Internet put the first nail in its coffin, when it started demolishing of informational state boarders. If we omit several other technologies, the second factor is the blockchain that has started shaking sovereigns’ currencies. The blockchain first ever provided a competitive alternative: now each single market entity can theoretically deal without the currency provided by the central bank, of course, it is quite difficult to do at the moment. Nevertheless, states start losing their power and control over people’s minds through money.

For example, today we see the arise of ICO phenomenon which in many cases exists beyond national jurisdictions and borders. Entrepreneurs are issuing and selling tokens for cryptocurrencies to fund their commercial projects and many of such projects are very similar to joint-stock companies: they have their stocks and stock exchanges to trade them; stockholders have rights, possibilities to vote and get incomes. But many of them are not registered in any jurisdictions, and they don’t exist in any official paper.

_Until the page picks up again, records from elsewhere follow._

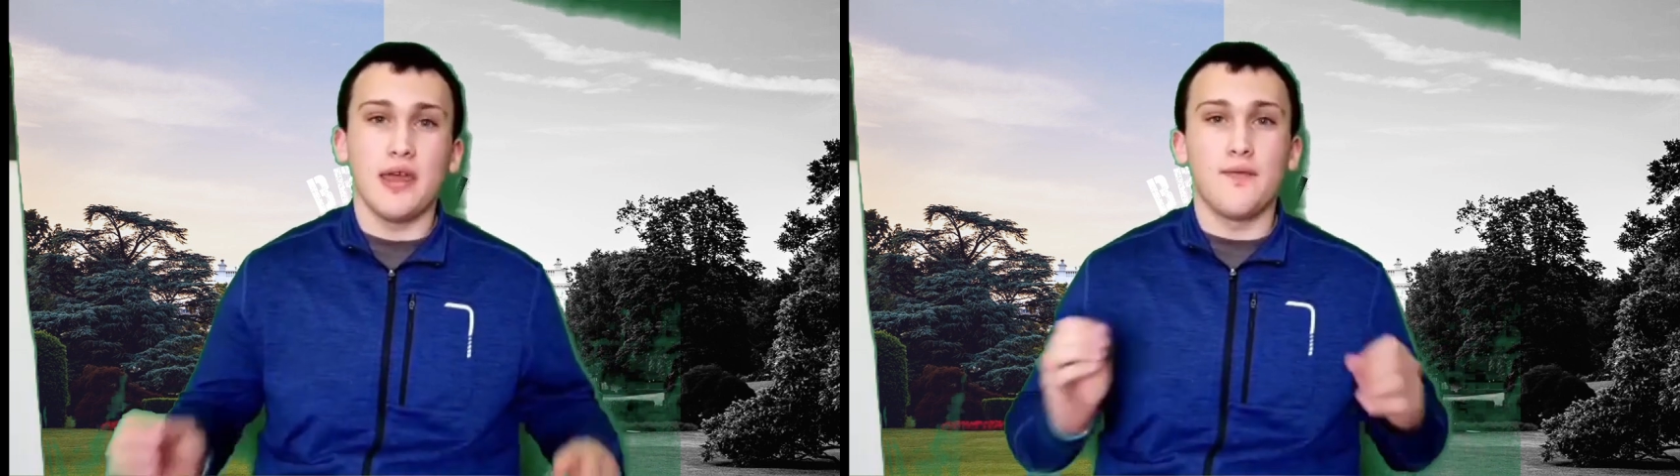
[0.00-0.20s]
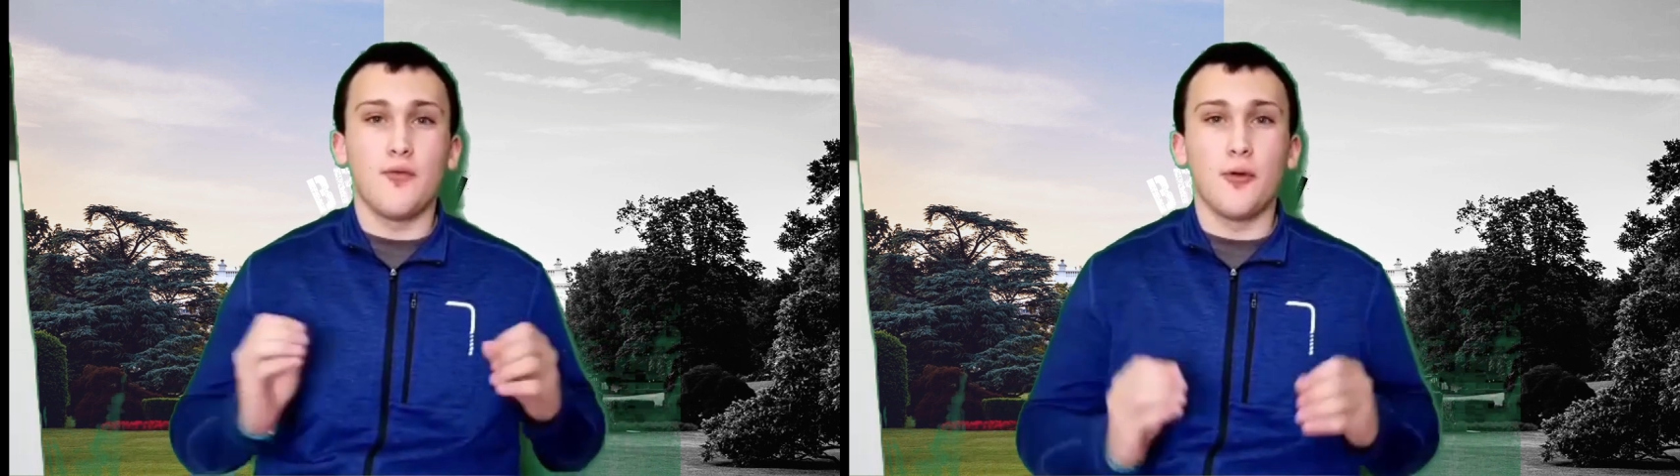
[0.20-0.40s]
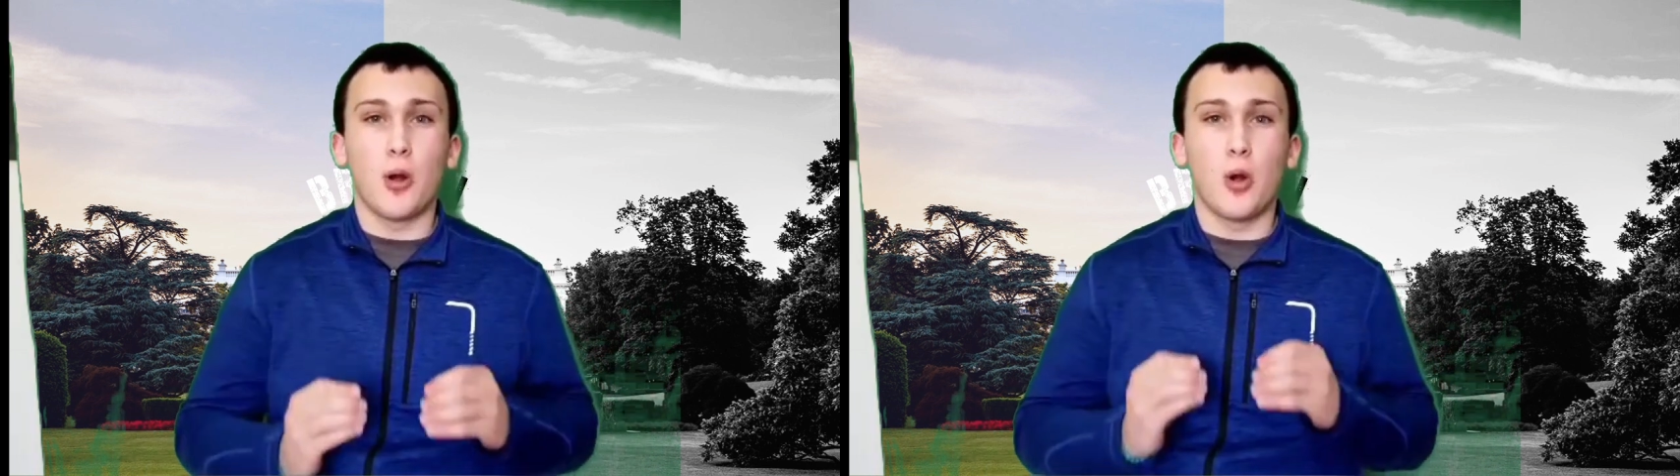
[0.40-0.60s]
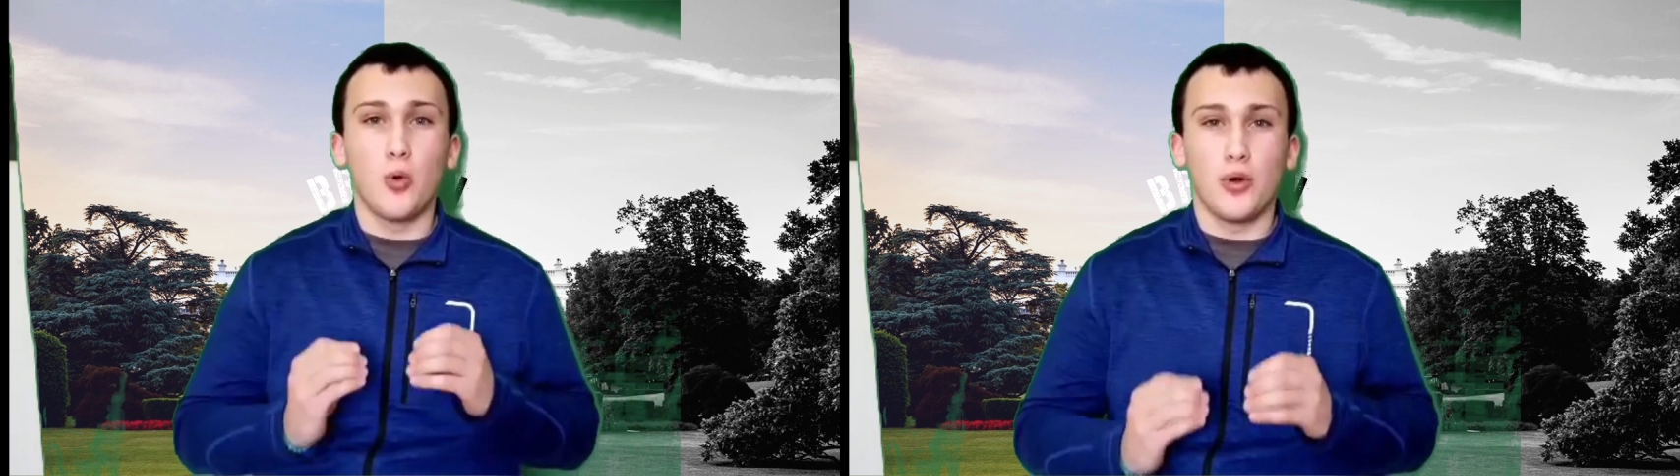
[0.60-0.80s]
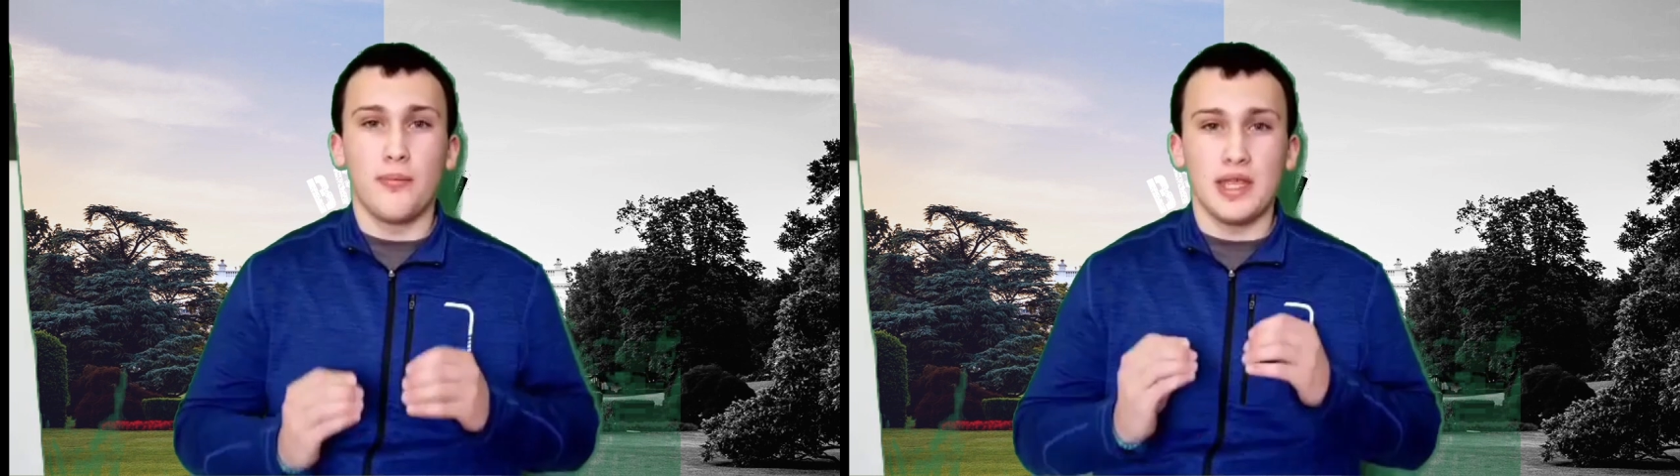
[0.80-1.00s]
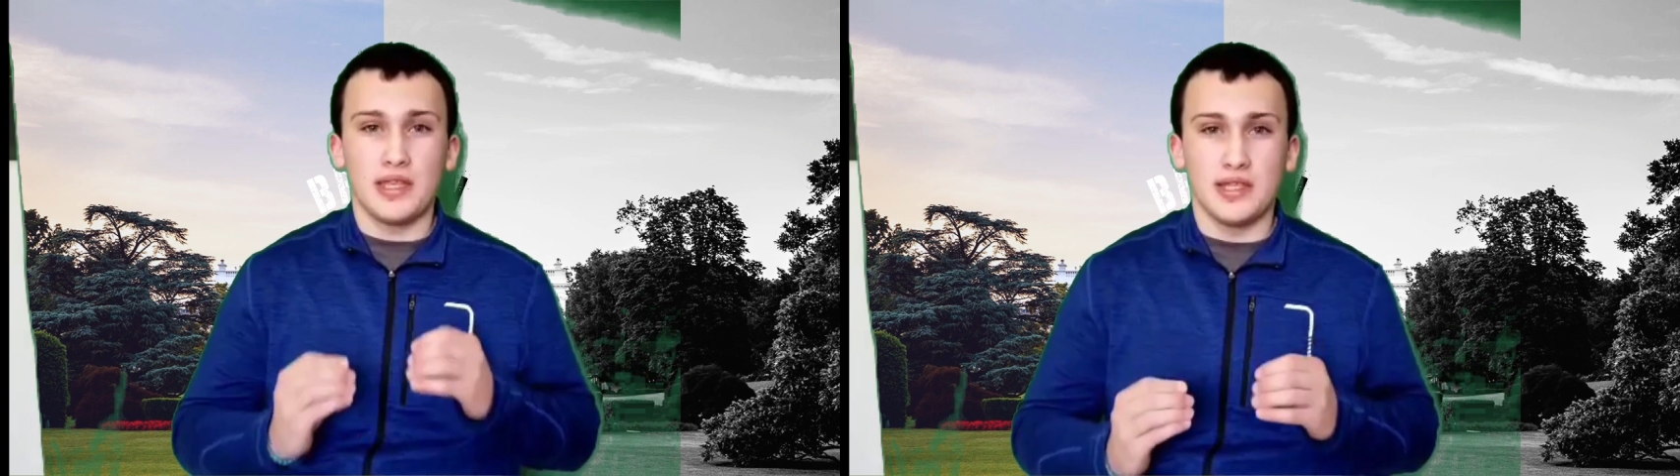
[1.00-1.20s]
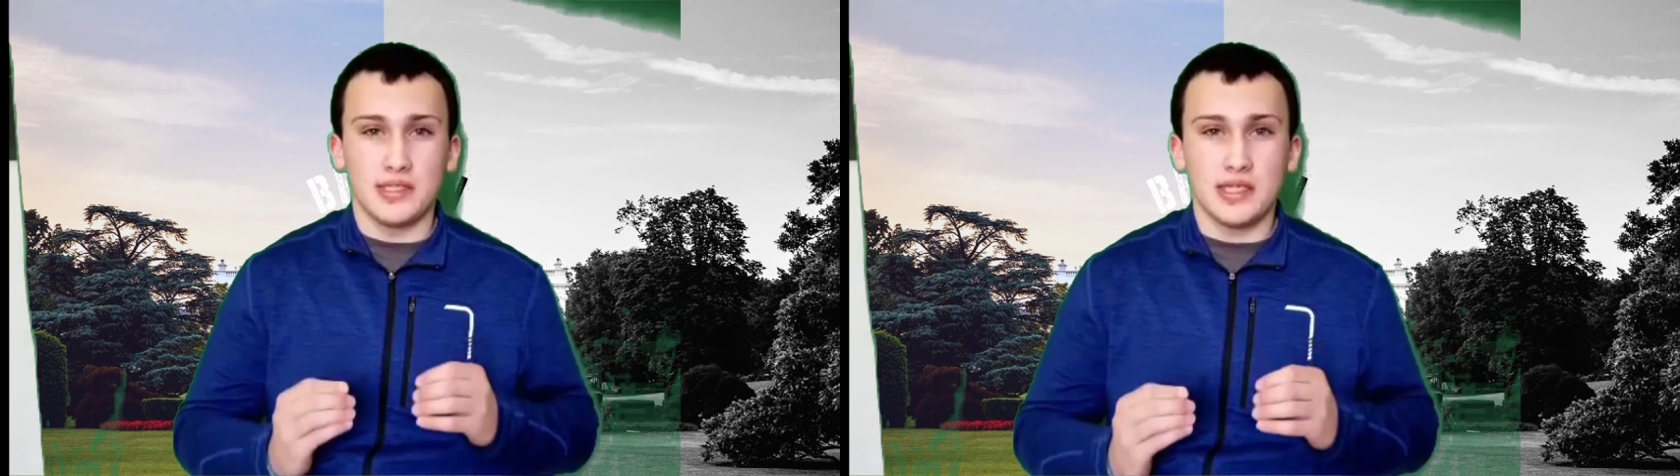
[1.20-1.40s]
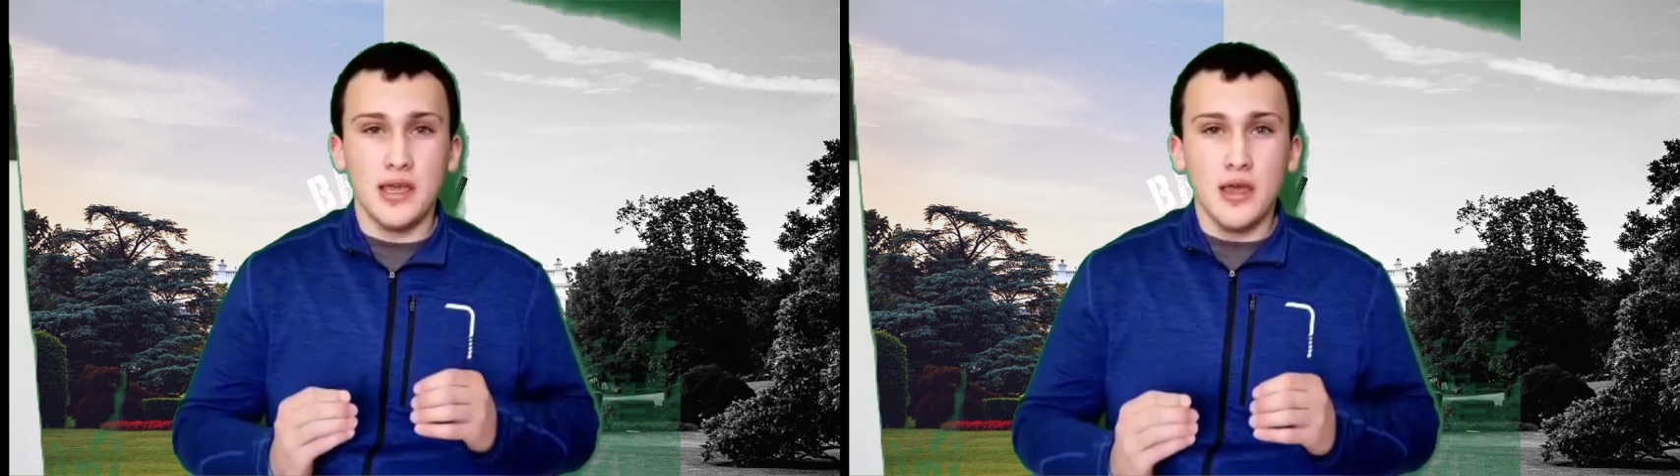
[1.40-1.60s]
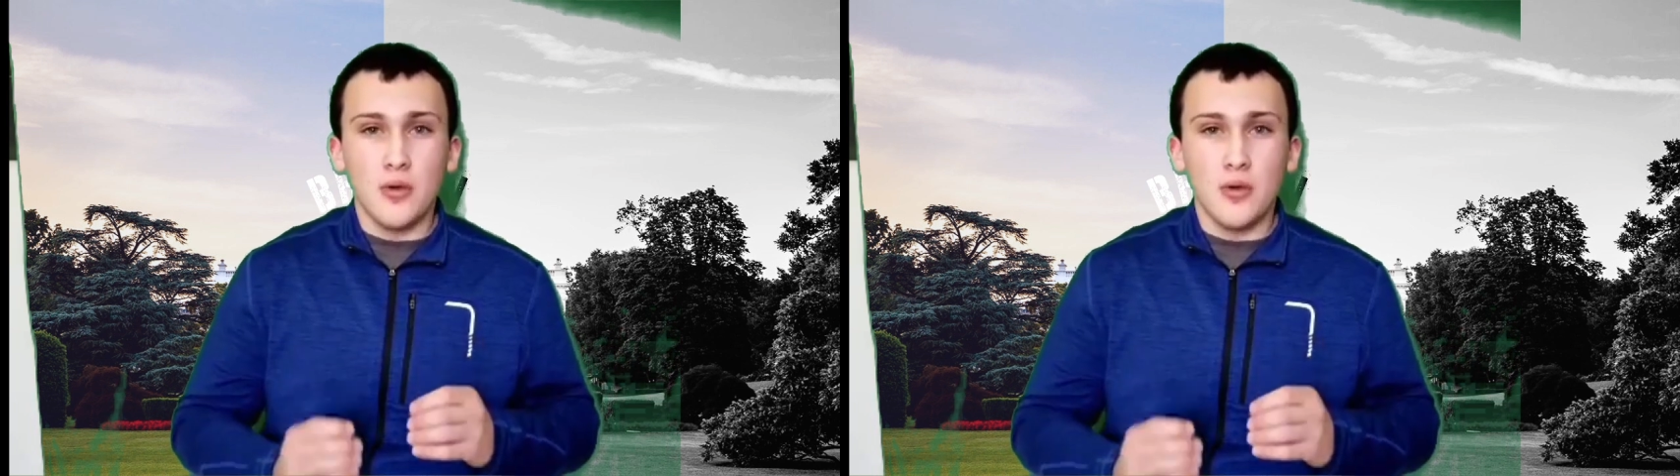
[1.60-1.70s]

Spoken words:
and form our own opinions,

Nonetheless, I would like to point out several significant obstacles, which, in my opinion, prevent mass crypto currency from expanding.

Scalability

The first problem is the blockchain-system scalability. Segwit hardfork gave hope for better future, because it was useless to compete with, for example Visa while bitcoin off-take capacity was 7 transactions per second against those of 22 thousand. However today we have successfully working other non-PoW protocols and technologies with better performance. To add this, such projects like The Lighting Network, EOS or Red Belly Blockchain and perhaps will change the picture completely.

Volatility

It should be admitted that nowadays to trade bitcoin is rather difficult due to its sharp rate changes to fiat currencies. It is practically impossible to provide any long-term obligations while bitcoin is used as a speculative investment. Just imagine if you got a debt to pay 1 bitcoin someone one year ago, it would worth $400. But today you would have returned 1 BTC while it worth ten times more. Some experts have an opinion that bitcoin volatility will lower down in 2019. But others claim that it will cost $500.000 by 2030 or even in three years.

Energy Market

Thirdly, it is impossible to include Bitcoin or other similar crypto currencies in the suppliers’ chain. If the volatility issue was solved, it could be profitable for us to trade products and services for crypto currencies; to achieve that bitcoin should be introduced into the energy production cycle to pay for electricity and energy resources. The thing is that even if end consumers and vendors agree on using Bitcoin for payments, vendors will still have problems with suppliers. The vendors’ suppliers have to accept Bitcoin, otherwise how are vendors going to purchase products? Of course, they can exchange crypto currency to money, but exchangers will rip them off with commissions, so nothing will come out of the trick. This chain doesn’t end with suppliers. Manufacturers also have to agree for Bitcoin. As 70–90 percent of production is industrial, energy products are at the top of the real economics chain. Hence, the energy purchase must be done with Bitcoin.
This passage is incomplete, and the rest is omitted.